Sure, I am an artist and maker, by all means, but I spend a large portion of the day making all sorts of behind the scenes decisions that could eventually make or break my business. I make decisions about the direction I plan to take my business, about how to allocate funds for new projects and endeavors to move my business to the next level, and about how I intend to reach quarterly goals. Just because the business is a creative entity does not mean those other aspects go out the window. And realistically, if they were to, I would probably no longer be in business.
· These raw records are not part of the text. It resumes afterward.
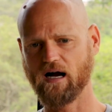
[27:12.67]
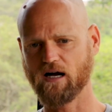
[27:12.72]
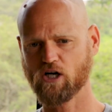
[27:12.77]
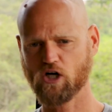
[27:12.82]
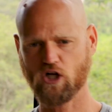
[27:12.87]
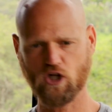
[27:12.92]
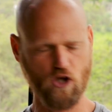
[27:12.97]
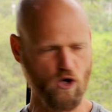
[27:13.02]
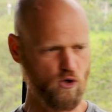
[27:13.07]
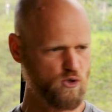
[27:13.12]

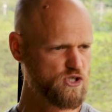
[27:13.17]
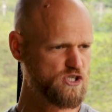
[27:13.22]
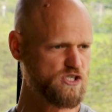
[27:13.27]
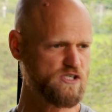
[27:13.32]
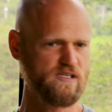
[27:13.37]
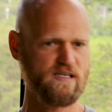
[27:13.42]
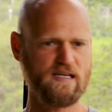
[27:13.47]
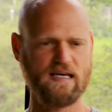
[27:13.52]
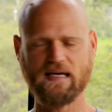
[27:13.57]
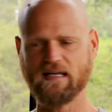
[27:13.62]

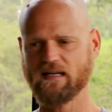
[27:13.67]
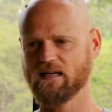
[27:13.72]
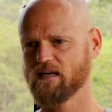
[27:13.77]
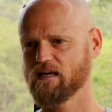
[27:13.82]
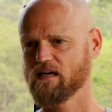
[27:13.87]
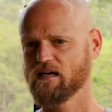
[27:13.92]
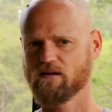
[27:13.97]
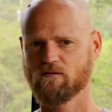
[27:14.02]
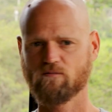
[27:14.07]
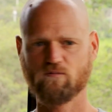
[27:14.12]
close-knit,
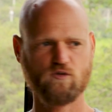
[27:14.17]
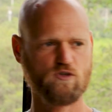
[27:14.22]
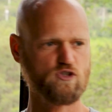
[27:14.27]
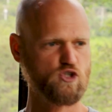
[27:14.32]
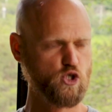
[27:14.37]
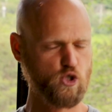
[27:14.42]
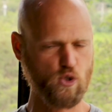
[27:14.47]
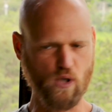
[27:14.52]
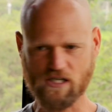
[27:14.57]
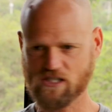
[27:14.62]

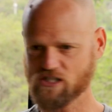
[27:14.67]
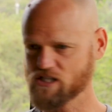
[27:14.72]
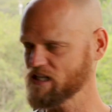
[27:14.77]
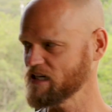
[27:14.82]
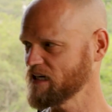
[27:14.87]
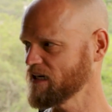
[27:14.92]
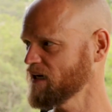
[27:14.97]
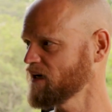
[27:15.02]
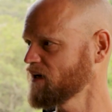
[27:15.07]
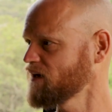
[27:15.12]

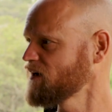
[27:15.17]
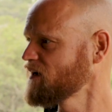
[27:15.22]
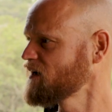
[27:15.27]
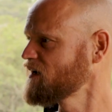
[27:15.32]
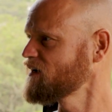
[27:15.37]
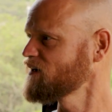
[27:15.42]
trusting,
The conversation made me question myself. I wondered whether or not I was perceived by others as taking my own business seriously. Or that I'm perceived as just a maker who is not driven by goals and deadlines. Perhaps my business comes off as this cute, little endeavor next to giant, multi-million corporations. Yet why is that stigma present even if what goes on behind the scenes is very different than those perceptions? Why should one need to hold an official title in order to be viewed in the same way? Why do comparisons of two very different businesses lead to one being perceived as more important than another? Those were questions that I simply could not answer.
Have any other makers ever found themselves in similar conversation? Why do you think that small, creative businesses are not valued in the same way as corporations?